THE WAY I SEE IT
by Don Polson Red
Bluff Daily News 11/26/2013
Shirking, cheating to get others’ bounty
Rather than recount the lessons of the first
Thanksgiving—wherein a failing, collectivist system producing starvation and
poverty was replaced with private ownership and production, producing
abundance—let’s apply those lessons to the collective Obamacare system.
Governor Bradford wrote in his diary of the conundrum of single, healthy men
versus men with wives and children under communal production. The family man
alone would neither produce, nor need, any more than the single man, but would
be entitled, for his family, to several times what the single young man
received.
Bradford noted the resentment by young single men over
the unequal distribution of what was produced by the group; women without
children also resented working to help provide for women, with babies and/or
children, who could not therefore work. Thievery became common as people sought
a larger share of the group’s meager resources. Incentive and motivation
lagged, replaced by sloth and indolence, as has happened every time people are
discouraged from providing for their own needs and abundance.
You wonder how this bears on the Obamacare fiasco—the
website problems are only hurdles on the way to implementation of the
monumental disaster to come. It has simply to do with a ratio of three to one
versus five to one: Politicians and technocratic advisors deemed it unfair that
older people with quantifiably higher medical expenses should generally pay
five times what younger, healthier people pay for insurance. They determined it
only fair to limit premiums for older people to three times the younger
person’s premium. The insurance industry engages in risk analysis over such
things, just as they assign the appropriate premiums for life (or death)
insurance for younger, compared to older, people. While not rocket science or
brain surgery, it does follow exacting calculations.
A young healthy man will—due to higher costs under that
formula, and a logical aversion to policy benefits he won’t need (like
maternity care)—be inclined to disregard the “mandate.” By adjusting his
withholding, he’ll not get a refund from the IRS, which will never be able to
collect the fee, or “tax.” He will, rather, choose far better uses for hundreds
of dollars every month, thousands of dollars every year: a car payment, a
better apartment without roommates, saving for a down payment on a house or to
start a business he’s dreamed of creating. Hence, the economic perversity
involved in relying on younger people to pay, relatively speaking, far more
than they would if the insurance market were dominated by free will, business
efficiency and economic self-interest.
When I entered information in the Covered California
“shop and compare” calculator, sure enough, the 27 year-old will pay about
one-third what a 62 year old would pay. No insurance model could possibly be
sold to the general public with such poorly calculated rates. Hence, the focus
on “mandates” and providing “subsidies” to ease the burden of artificially
higher premiums for a “basket” of benefits that many, if not most people, will
find unnecessary.
For instance, a couple in their early 60s with a
$50,000 income will have around a $1500 monthly premium; they qualify for about
an $1100 subsidy from other people’s taxes. Would the people willing to pay
that couple’s subsidy please write a letter to the editor so we can feel
assured that the whole tax-and-spend scheme will work out financially? Who
wants to step forward and offer to pay the $150 subsidy for a young couple
earning $50,000 to defray their $550 monthly premium?
Then, there’s the financial corruption and
“malingering” by the poorer enrollees.
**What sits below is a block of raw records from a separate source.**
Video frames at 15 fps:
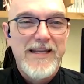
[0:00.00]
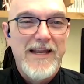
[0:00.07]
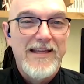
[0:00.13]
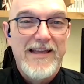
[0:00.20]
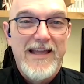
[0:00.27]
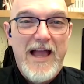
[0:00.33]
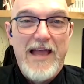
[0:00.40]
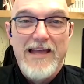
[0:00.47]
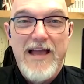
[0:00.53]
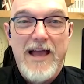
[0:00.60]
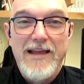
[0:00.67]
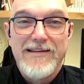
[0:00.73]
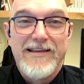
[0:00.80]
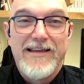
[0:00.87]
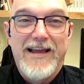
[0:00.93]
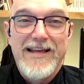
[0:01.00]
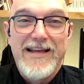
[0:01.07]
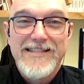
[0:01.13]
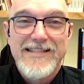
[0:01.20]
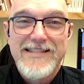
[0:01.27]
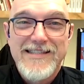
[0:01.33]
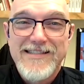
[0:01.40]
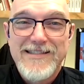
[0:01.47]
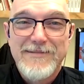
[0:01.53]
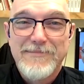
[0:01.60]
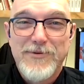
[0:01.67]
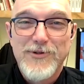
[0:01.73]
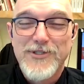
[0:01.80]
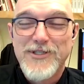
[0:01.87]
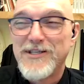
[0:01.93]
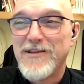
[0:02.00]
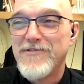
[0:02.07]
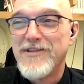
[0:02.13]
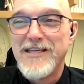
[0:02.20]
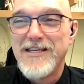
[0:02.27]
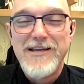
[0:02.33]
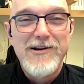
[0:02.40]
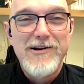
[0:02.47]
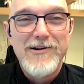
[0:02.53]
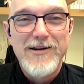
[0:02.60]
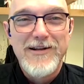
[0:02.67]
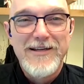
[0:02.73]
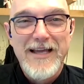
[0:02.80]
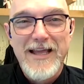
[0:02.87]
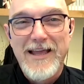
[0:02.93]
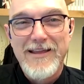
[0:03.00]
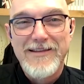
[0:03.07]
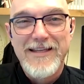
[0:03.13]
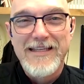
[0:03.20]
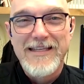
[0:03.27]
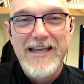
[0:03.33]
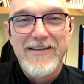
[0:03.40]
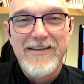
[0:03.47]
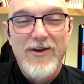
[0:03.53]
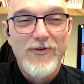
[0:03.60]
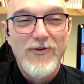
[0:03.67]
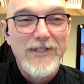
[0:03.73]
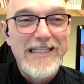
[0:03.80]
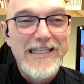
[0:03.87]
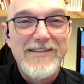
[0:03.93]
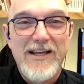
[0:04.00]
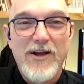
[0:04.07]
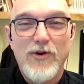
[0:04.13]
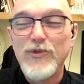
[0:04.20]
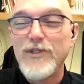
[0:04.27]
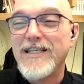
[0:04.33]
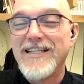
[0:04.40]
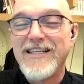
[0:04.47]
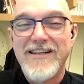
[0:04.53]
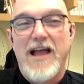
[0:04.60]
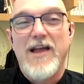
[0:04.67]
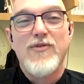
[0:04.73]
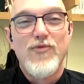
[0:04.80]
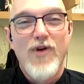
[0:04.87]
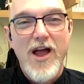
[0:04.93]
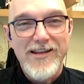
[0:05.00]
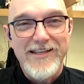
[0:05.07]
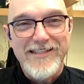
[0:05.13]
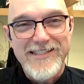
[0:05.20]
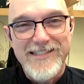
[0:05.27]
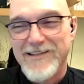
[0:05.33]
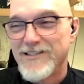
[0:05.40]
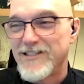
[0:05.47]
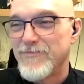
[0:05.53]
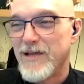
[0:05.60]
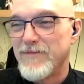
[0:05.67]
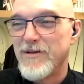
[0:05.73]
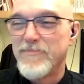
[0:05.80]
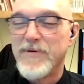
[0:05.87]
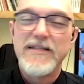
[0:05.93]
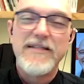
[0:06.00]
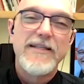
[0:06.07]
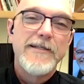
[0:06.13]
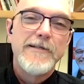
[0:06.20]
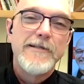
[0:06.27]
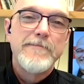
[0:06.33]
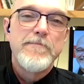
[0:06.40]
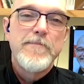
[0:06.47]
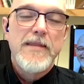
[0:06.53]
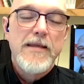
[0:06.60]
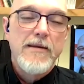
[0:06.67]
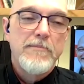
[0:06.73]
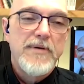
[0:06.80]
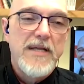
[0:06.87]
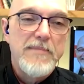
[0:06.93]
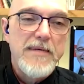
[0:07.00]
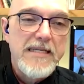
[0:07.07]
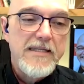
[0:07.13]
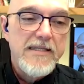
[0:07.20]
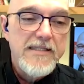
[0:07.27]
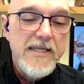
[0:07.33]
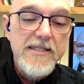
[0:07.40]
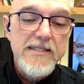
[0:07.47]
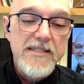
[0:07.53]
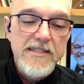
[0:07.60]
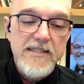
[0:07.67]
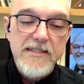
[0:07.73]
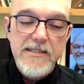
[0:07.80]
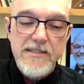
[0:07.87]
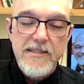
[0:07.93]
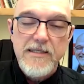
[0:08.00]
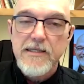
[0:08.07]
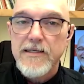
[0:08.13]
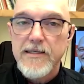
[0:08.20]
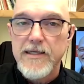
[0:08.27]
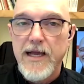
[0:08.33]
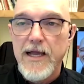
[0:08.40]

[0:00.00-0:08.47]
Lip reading: mean, I guess person of the year, only in an ironic sense, maybe. But I mean, this is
How’s that you ask? “James O’Keefe, the
guerrilla videographer who helped bring down ACORN (the “community organizing”
group that Barack Obama worked for as a lawyer and trainer), and got NPR’s
president fired, is back.” (NationalReview.com, “The Truth about Navigators”
11/11) This time, his undercover investigators focused on Obamacare’s
‘Navigators,’ the nearly 50,000 people who … [per HHS] ‘will serve as an
in-person resource for Americans who want additional assistance in shopping for
and enrolling in plans’ on the (eventually working) Obamacare exchanges.”
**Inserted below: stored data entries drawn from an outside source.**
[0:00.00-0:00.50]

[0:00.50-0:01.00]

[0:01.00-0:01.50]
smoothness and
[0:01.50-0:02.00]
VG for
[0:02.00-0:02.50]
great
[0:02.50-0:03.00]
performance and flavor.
Some $67 million in grants, some of which is going to
a group run by ACORN’s highly controversial founder, provide the financial
endowment for, among others, a National Urban League Navigator in Texas who, as
a “government-paid worker (is) supposedly trained to uphold the law.” However,
he was recorded advising “clients on how to lie on government forms, evade
legal requirements, and ignore proper procedures.” Similar shenanigans were
found in enrollment operations run by Local 100 United Labor Unions, a “New
Orleans group run by ACORN founder Wade Rathke.” A little larceny to help
poorer folks get other people’s money?
Regarding Covered California: their numbers are simply
bogus and not reflective of actual paid enrollments; the Navigators are awarded
a $58 bounty for each person enrolled; criminal records do not disqualify
someone from becoming a Navigator; the people running it have “no projected
model of success—(they) simply don’t know what demographic mix” or volume is
required to be sustainable.
HHS Secretary Sebelius admitted, “It’s possible” that
“a convicted felon could be a navigator and could acquire sensitive personal
information from an individual unbeknownst to them,” under questioning by Texas
Republican Senator John Cornyn. What could go wrong?